» **WORK ORDER**: Below are records to repeat exactly; do not include any pictures.

*** Opening PROVIDED MATERIAL ***

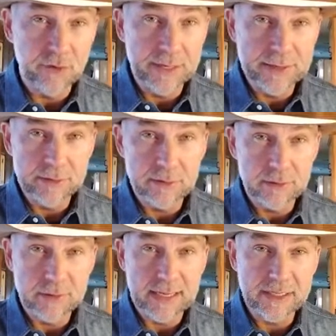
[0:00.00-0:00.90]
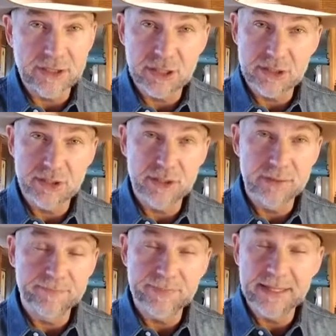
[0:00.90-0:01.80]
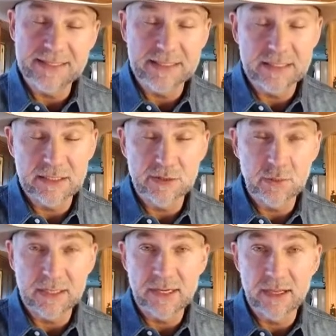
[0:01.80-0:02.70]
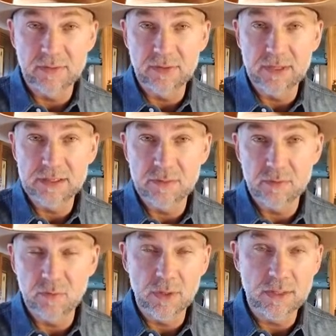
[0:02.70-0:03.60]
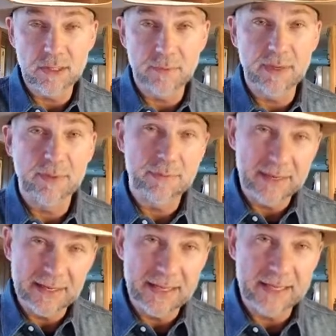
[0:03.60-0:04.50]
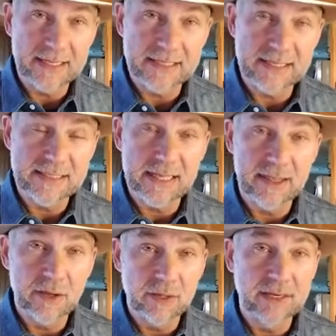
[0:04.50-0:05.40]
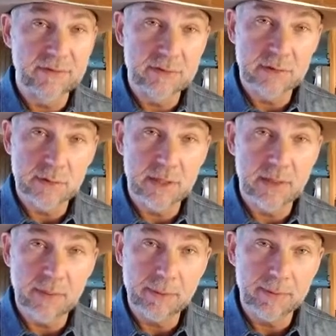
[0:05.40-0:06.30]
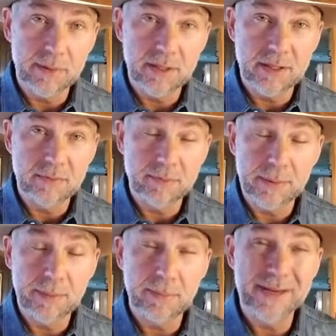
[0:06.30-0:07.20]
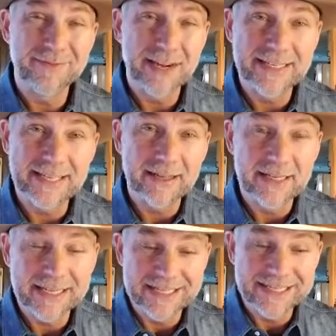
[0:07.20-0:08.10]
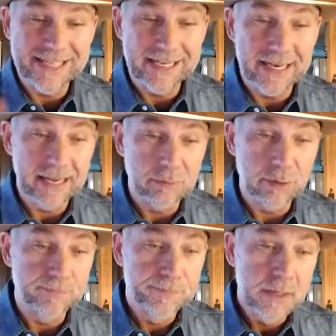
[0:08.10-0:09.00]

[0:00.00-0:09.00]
internal digestion. That's the easiest way to cover this one topic. But as I said, the only difference between the peppermint and the peppermint vitality is the label.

*** Closing PROVIDED MATERIAL ***

» **RESPONSE AREA**:
[0:00.00-0:00.90]
[0:00.90-0:01.80]
[0:01.80-0:02.70]
[0:02.70-0:03.60]
[0:03.60-0:04.50]
[0:04.50-0:05.40]
[0:05.40-0:06.30]
[0:06.30-0:07.20]
[0:07.20-0:08.10]
[0:08.10-0:09.00]

[0:00.00-0:09.00]
internal digestion. That's the easiest way to cover this one topic. But as I said, the only difference between the peppermint and the peppermint vitality is the label.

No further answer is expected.